> **Requirement**
Find the line with "[7:30.67-7:31.67]" in the records below. Copy it and every line after it, up to and including the line with "[0:12.00-0:12.50]".

(Entries provided Opens)

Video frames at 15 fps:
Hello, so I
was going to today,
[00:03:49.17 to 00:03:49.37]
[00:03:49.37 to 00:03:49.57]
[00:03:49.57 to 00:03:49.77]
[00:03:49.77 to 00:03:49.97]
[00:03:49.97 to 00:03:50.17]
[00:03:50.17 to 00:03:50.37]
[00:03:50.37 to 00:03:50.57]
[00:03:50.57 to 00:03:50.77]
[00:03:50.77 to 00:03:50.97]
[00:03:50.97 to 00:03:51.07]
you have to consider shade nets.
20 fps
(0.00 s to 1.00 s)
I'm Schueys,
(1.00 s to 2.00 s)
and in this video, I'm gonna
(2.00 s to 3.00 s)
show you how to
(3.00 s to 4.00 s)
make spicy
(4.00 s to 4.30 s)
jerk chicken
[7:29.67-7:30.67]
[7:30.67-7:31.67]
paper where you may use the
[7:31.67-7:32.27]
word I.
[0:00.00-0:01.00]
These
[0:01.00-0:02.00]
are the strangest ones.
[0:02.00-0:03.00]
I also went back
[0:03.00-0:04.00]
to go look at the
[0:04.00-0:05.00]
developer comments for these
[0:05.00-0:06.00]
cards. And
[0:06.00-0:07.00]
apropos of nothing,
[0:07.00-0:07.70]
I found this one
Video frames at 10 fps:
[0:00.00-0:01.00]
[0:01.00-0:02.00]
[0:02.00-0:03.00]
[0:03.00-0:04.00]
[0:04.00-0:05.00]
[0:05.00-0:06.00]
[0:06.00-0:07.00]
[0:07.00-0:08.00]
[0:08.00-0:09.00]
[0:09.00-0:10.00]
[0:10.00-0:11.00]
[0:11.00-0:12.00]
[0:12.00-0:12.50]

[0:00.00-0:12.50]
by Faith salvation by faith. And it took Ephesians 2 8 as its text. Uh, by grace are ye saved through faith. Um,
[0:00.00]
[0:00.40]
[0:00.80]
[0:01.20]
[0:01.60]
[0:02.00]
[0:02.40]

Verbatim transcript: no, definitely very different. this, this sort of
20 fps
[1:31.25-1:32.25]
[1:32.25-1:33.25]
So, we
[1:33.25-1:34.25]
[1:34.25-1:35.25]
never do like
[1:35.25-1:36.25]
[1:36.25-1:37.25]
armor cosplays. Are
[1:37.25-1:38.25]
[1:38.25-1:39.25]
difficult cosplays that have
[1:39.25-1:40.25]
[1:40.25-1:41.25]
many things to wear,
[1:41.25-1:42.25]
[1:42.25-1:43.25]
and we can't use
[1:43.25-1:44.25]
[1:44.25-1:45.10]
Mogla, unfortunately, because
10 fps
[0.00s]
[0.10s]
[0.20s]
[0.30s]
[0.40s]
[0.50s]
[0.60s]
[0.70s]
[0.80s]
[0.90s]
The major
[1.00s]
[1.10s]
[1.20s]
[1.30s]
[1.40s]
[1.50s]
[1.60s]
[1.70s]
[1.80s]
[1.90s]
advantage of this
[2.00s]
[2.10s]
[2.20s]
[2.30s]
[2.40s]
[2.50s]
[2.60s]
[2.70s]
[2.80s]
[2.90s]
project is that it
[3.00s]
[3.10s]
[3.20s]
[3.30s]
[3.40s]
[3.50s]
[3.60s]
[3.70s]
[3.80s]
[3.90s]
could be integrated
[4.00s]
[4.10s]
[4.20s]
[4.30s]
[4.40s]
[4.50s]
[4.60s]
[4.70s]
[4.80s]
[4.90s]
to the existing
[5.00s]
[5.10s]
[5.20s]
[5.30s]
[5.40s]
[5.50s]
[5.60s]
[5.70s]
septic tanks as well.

(Entries provided Closes)

> **Answer to the exercise**
[7:30.67-7:31.67]
paper where you may use the
[7:31.67-7:32.27]
word I.
[0:00.00-0:01.00]
These
[0:01.00-0:02.00]
are the strangest ones.
[0:02.00-0:03.00]
I also went back
[0:03.00-0:04.00]
to go look at the
[0:04.00-0:05.00]
developer comments for these
[0:05.00-0:06.00]
cards. And
[0:06.00-0:07.00]
apropos of nothing,
[0:07.00-0:07.70]
I found this one
Video frames at 10 fps:
[0:00.00-0:01.00]
[0:01.00-0:02.00]
[0:02.00-0:03.00]
[0:03.00-0:04.00]
[0:04.00-0:05.00]
[0:05.00-0:06.00]
[0:06.00-0:07.00]
[0:07.00-0:08.00]
[0:08.00-0:09.00]
[0:09.00-0:10.00]
[0:10.00-0:11.00]
[0:11.00-0:12.00]
[0:12.00-0:12.50]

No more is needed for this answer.